Question
Etherea SRL have reached the final round in a design competition for a luxury resort on the slopes of Mt Etna in Sicily. Their design
Etherea SRL have reached the final round in a design competition for a luxury resort on the slopes of Mt Etna in Sicily. Their design comprises a two-story complex with floor to ceiling windows, heated by geothermal energy from the mountain. A final report is due on Wednesday 4th May. Some months back, Etherea contracted with EarthPower Ltd to provide technical details of the underfloor heating and with Cupola SRL for architectural drawings. Their contracts specify that they must be completed by Tuesday 3rd May.

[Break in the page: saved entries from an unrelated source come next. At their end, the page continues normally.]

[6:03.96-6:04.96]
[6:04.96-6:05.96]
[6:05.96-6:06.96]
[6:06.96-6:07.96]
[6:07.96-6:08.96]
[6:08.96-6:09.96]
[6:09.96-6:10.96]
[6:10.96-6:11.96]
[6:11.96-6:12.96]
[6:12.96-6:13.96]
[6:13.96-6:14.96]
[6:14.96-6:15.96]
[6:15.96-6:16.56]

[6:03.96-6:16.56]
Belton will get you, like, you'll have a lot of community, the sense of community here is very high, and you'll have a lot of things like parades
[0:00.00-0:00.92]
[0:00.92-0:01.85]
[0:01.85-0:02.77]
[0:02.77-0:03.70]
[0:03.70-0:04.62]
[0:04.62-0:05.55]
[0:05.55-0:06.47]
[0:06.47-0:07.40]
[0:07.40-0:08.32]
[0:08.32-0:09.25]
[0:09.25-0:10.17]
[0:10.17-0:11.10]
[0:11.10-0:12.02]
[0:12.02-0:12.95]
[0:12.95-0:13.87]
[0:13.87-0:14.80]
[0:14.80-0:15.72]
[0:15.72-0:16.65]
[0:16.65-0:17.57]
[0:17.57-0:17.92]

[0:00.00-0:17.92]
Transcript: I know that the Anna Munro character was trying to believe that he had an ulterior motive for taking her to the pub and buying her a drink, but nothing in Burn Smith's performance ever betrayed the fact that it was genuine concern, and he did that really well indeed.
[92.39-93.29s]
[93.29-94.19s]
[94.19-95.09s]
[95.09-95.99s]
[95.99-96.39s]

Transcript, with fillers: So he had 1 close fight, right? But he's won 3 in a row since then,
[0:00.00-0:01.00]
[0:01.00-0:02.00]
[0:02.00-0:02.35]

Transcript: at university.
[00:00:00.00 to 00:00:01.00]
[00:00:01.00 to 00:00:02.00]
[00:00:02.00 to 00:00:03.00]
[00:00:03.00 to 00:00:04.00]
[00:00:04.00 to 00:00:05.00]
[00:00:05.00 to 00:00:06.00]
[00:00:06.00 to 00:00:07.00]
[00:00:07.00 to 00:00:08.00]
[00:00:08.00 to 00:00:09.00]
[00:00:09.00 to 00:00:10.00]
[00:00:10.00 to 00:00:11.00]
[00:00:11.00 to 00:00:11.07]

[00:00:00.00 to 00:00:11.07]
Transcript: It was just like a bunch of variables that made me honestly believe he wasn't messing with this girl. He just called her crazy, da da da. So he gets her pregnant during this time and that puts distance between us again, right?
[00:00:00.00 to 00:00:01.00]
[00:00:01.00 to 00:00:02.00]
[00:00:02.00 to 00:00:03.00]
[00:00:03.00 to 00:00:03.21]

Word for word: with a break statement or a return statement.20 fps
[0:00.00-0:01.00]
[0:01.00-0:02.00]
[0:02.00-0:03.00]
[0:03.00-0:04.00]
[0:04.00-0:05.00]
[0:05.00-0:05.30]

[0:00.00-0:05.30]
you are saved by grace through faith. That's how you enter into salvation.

On Friday 29th April, Lucia, a director of Etherea, calls a meeting with both EarthPower and Cupola executives. During the meeting she requests that both companies deliver their sections of the final report on Monday. They both promise to do so. On Monday, EarthPower deliver their documents but Cupola do not. On Tuesday morning, Lucia promises EarthPower a cash bonus. However, because Cupola's paperwork does not arrive until late in the afternoon, Etherea cannot complete their report in time to meet the 4th May deadline. They therefore fail to secure the lucrative contract to create the Mt Etna resort. Lucia plans to recover Etherea's lost earnings by (a) suing Cupola for breaching their agreement to deliver the documents on Monday and (b) not giving EarthPower the bonus she promised them. Q. Advise Lucia. By analysing the promises that have been made by Cupola and Etherea using the rules about consideration, help her decide whether either of her mitigation strategies will succeed.